И впрямь: Москва верит не слезам, а тумакам. Черный человек расплылся по асфальту, а Евфросиния гордо удалилась восвояси. Впервые в жизни она применила грубую физическую силу вопреки заветам святых людей: не подставила вторую щеку, а осуществила канонический апперкот. Меж тем левый глаз Евфросинии принялся заплывать -- охранник тоже умел бить. Глянув на свое отражение в зеркальном витринном стекле, баба затужила.
Пройдя еще сколько-то, Евфросиния уперлась в храм Божий. Помылиться бы, подумала она, да верно не пустят. Так она и стояла, поднямши чело вверх и любуясь игрою света в куполах, пока не подошел полицейский сержант и заявил:
- Гражданка, не положено. Идите уж.
Околоточный совсем молоденький, Евфросинии в сыновья годится. Вид у парня виноватый, заметно, что службой тяготится.
- Это что же не положено? - Разумно спросила изгнанница. - красотою любоваться...
- Тоже верно. - Вдруг ответил страж порядка. - А когда-то Елоховский собор был первым храмом России...

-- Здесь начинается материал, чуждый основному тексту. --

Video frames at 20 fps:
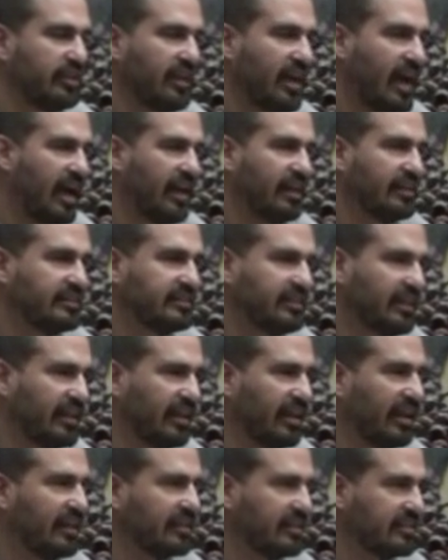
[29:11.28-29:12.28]
in a highly
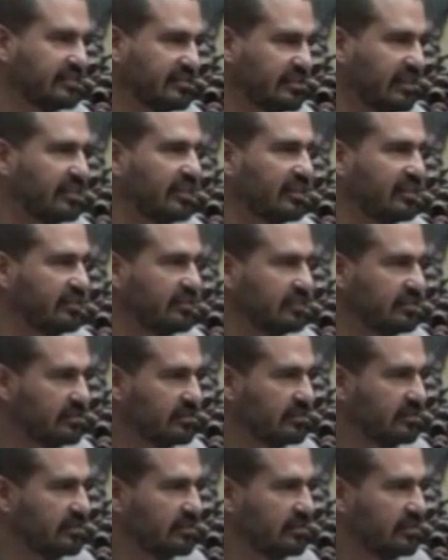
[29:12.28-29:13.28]
segregated setting,
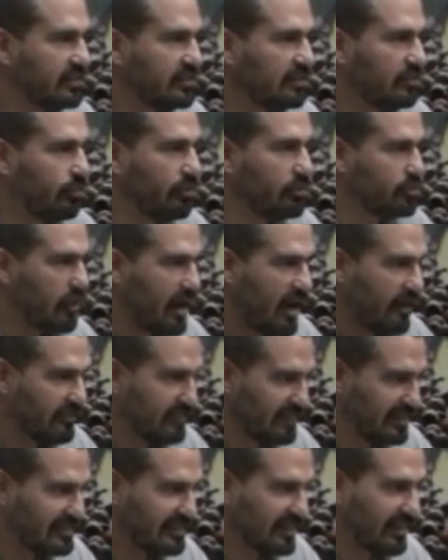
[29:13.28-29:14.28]
when you
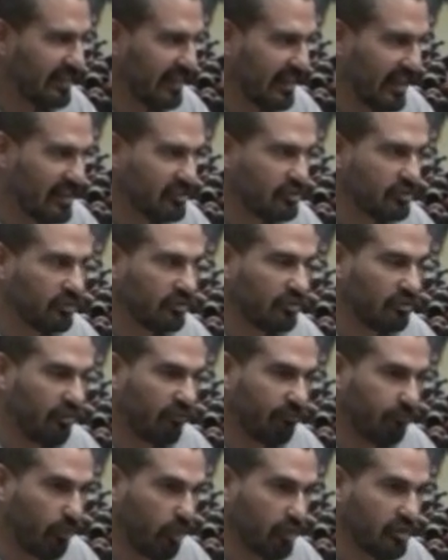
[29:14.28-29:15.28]
have desegregation
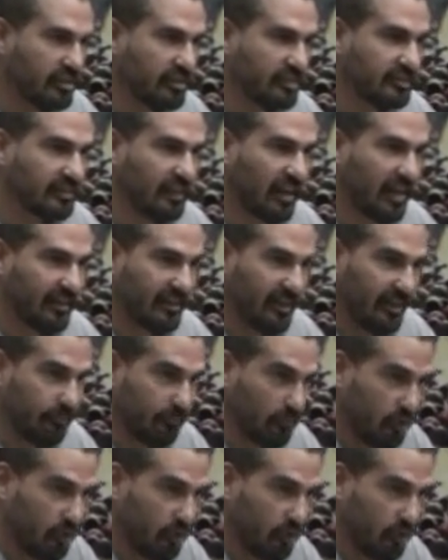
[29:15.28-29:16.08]
of bodies and the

Юношу зовут Дима. Они из одного рабочего поселка, в Первопрестольную же лихо завело. Из армии вернулся, работы нет, вот и нанялся в столичные органы пэпээс ОВД Басманное. Евфросиния взяла -- да жизнь свою непутевую как на ладони показала. И полегчало сразу, будто попу исповедалась. Полицейский слушал неожиданно внимательно. Он и сам не понял, с чего это он вдруг проникся к этой страшной как сама правда бабе. А после спросил:
- Есть-то хочешь?
Евфросиния постеснялась признаться, что да:
- Перебьюсь. Ну, бывай, служивый. - И пошла себе. А про себя представляла, что и этого вояку она бы в нокаут отправила, он похилее черного человека будет. Неимоверную в себе баба силищу открыла -- я имею в виду моральную. Хотя и не только.
- Постой! - Окликнул Дима. - Я через час сменяюсь, и есть у меня идейка...

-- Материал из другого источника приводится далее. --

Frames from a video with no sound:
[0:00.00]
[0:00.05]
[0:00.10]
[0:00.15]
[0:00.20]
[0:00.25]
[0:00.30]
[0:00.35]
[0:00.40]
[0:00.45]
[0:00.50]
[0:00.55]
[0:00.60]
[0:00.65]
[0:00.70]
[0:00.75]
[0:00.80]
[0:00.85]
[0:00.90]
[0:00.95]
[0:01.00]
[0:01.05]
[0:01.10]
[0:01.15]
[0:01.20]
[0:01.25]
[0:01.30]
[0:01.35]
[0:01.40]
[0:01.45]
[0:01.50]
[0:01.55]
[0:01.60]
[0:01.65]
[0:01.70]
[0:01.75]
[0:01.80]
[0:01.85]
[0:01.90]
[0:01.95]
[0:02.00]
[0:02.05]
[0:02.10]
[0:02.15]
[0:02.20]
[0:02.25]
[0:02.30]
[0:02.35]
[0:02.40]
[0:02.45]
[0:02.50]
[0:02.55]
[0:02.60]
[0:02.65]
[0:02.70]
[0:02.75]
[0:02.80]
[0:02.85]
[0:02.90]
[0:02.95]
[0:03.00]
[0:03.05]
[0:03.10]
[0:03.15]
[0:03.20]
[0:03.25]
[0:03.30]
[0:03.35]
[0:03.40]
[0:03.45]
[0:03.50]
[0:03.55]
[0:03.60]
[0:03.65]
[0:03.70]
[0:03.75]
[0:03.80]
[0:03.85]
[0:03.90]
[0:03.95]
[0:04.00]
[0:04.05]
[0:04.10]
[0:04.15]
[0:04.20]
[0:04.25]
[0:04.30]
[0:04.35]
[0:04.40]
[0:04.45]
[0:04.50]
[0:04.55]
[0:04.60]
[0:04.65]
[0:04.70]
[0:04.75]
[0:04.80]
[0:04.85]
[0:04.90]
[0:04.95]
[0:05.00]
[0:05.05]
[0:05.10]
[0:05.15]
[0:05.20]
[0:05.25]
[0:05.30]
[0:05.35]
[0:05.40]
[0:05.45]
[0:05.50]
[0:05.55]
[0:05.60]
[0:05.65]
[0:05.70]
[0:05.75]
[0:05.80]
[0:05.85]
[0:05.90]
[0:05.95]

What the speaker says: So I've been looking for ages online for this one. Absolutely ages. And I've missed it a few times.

С парнем еще не успела случиться профдеформация. До армии Дима был обычной шпаной, одной ногой уж в криминальном мире стоял. Имелись делишки-шалишки, по счастью, не попался, да и то слава Богу. В армии окстился, застепенился, чуток обматерел. Дома мать, ровесница этой грязной женщины с оплывшим глазом, младшие брат с сестрой. Каким-то затаенным в недрах души нутром парень почувствовал: и впрямь в беде человек.

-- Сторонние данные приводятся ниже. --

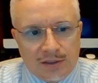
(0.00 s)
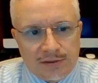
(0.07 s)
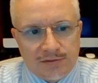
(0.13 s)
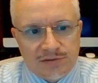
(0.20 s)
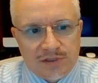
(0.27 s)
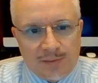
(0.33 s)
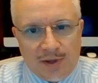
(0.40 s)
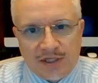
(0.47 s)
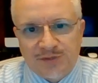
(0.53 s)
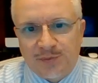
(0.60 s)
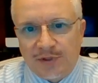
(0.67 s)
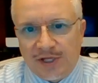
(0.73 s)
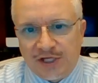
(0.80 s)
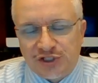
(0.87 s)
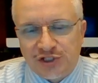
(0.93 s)
some
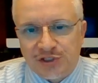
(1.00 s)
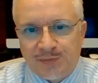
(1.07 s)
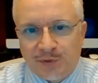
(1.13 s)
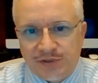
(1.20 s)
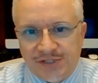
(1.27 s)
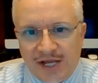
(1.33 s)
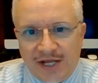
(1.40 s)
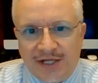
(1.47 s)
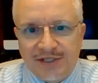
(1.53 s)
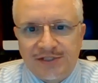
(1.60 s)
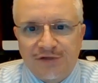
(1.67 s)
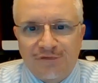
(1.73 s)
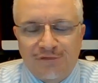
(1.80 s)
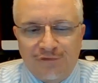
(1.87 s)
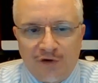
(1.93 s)
explanations pertaining
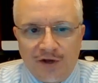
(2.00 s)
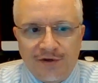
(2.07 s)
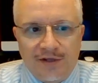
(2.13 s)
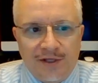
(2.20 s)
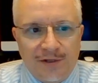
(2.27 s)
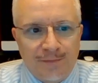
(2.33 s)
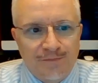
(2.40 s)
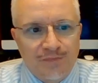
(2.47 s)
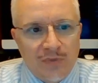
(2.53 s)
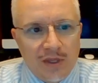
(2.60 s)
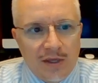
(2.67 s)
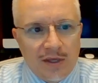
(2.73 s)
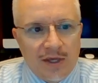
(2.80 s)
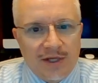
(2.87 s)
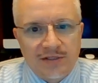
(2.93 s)
to funding
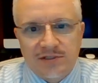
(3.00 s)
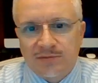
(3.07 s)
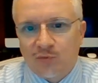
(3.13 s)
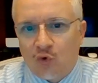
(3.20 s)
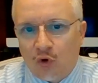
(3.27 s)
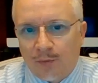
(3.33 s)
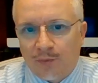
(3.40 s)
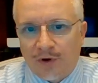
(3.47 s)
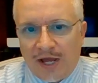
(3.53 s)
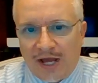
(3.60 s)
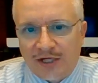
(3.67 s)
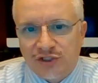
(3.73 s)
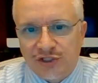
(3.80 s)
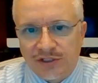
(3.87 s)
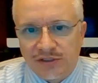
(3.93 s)
and some corporate
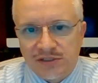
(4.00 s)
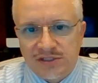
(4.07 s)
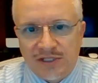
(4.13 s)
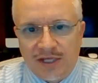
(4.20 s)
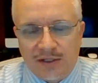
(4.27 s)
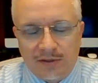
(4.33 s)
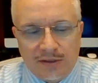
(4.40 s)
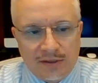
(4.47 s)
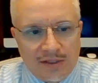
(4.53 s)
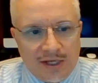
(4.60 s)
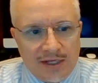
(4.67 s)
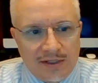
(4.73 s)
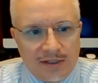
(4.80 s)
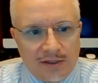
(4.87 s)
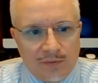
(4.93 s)
actions
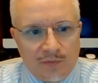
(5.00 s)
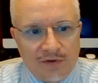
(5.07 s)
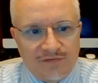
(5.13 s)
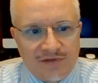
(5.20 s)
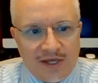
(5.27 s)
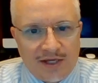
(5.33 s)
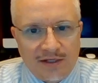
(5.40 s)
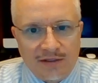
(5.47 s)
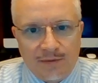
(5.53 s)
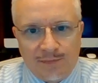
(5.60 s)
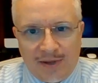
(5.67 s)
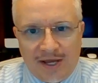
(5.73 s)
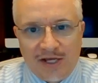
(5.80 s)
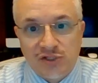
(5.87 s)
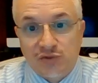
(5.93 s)
that we've taken in the
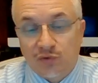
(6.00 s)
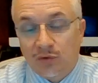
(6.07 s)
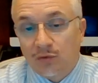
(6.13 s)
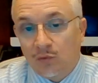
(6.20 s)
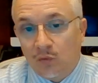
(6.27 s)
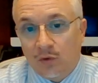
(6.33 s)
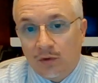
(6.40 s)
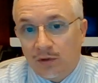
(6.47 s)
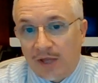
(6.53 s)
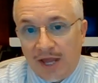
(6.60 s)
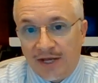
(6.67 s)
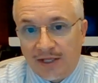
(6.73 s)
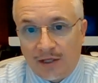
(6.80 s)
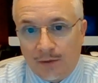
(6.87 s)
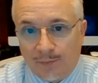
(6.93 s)
past or
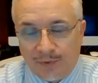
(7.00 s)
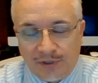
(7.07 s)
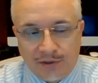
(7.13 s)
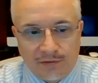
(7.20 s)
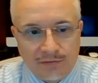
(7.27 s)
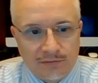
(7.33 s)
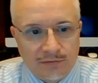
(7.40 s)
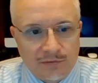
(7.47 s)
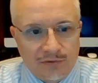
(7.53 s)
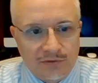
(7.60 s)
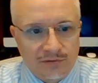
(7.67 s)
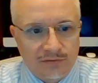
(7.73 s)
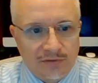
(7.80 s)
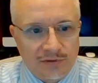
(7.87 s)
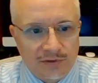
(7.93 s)
any company could
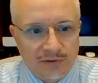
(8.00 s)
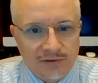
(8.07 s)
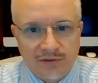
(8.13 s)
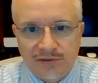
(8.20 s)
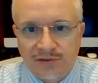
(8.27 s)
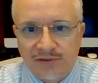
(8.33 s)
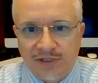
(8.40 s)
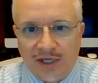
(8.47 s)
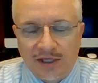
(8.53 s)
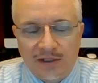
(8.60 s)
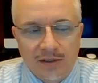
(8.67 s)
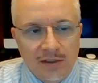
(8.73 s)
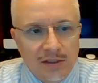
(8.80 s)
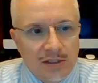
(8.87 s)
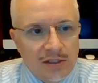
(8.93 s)
take.
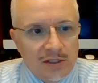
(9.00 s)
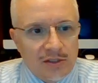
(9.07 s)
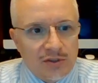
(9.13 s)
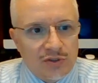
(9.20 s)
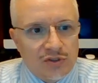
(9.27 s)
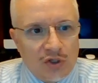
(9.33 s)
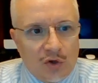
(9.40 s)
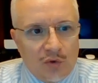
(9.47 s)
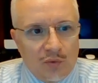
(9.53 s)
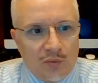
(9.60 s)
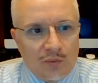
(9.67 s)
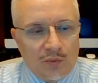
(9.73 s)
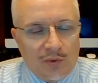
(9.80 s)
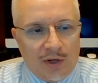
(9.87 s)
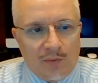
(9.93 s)
So
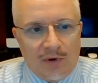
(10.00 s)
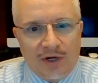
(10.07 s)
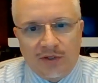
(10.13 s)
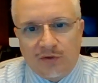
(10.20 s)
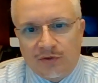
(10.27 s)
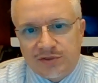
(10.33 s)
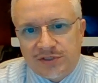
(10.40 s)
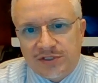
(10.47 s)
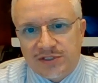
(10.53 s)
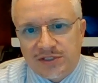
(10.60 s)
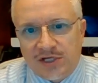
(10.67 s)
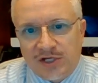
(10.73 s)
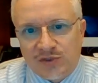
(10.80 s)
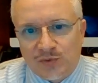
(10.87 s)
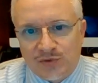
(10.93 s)
what I wanted to also
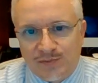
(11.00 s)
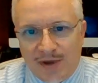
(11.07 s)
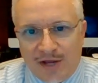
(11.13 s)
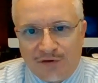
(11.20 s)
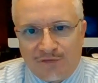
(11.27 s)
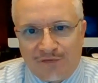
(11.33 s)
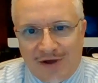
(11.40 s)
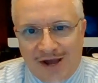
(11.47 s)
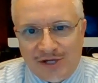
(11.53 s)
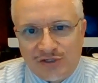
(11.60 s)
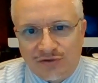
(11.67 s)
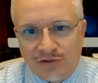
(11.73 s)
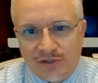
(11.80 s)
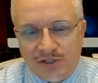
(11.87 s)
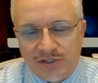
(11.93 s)
discuss was
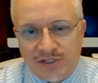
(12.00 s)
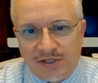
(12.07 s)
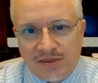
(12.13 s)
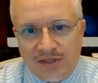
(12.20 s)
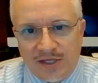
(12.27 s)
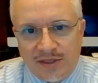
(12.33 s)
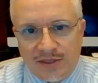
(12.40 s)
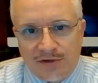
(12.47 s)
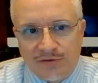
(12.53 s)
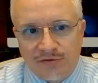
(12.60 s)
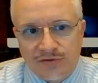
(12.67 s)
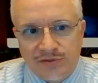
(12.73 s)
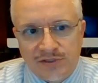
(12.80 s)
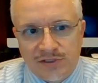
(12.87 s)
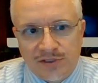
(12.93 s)
manufacturing, because I think
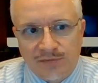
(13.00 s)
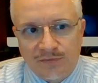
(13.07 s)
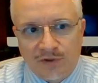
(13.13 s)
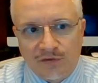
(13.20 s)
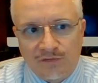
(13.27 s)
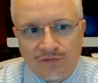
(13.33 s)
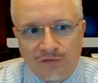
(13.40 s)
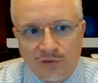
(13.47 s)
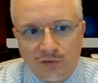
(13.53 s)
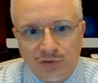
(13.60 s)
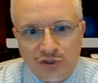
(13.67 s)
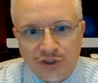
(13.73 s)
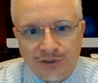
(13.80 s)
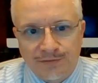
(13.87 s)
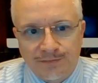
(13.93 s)
there's some
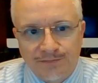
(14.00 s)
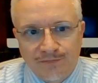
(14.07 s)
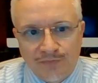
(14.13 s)
confusion,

Меж тем Полковника совесть поедом ест. Ну, надо же: честь офицерскую на бзики своей тыловой половины променял! Выписано было царице морской по самое небалуйся, но сколь Полковник к Трем Вокзалам не ездил -- не сыщет он Евфросинию. Куда уж там в этом огромном странноприимном доме... Да и детишки без пригляду в разнос пошли. Пробовали взять другую домработницу, из узбечек, так что-то напряжно стало: уж не шахидка ли. В общем, зря родная почти Фрося так легко барыневому капризу подалась. Упала бы на колени, взмолилась -- Полковничиха и помиловала. Так нет: гордая.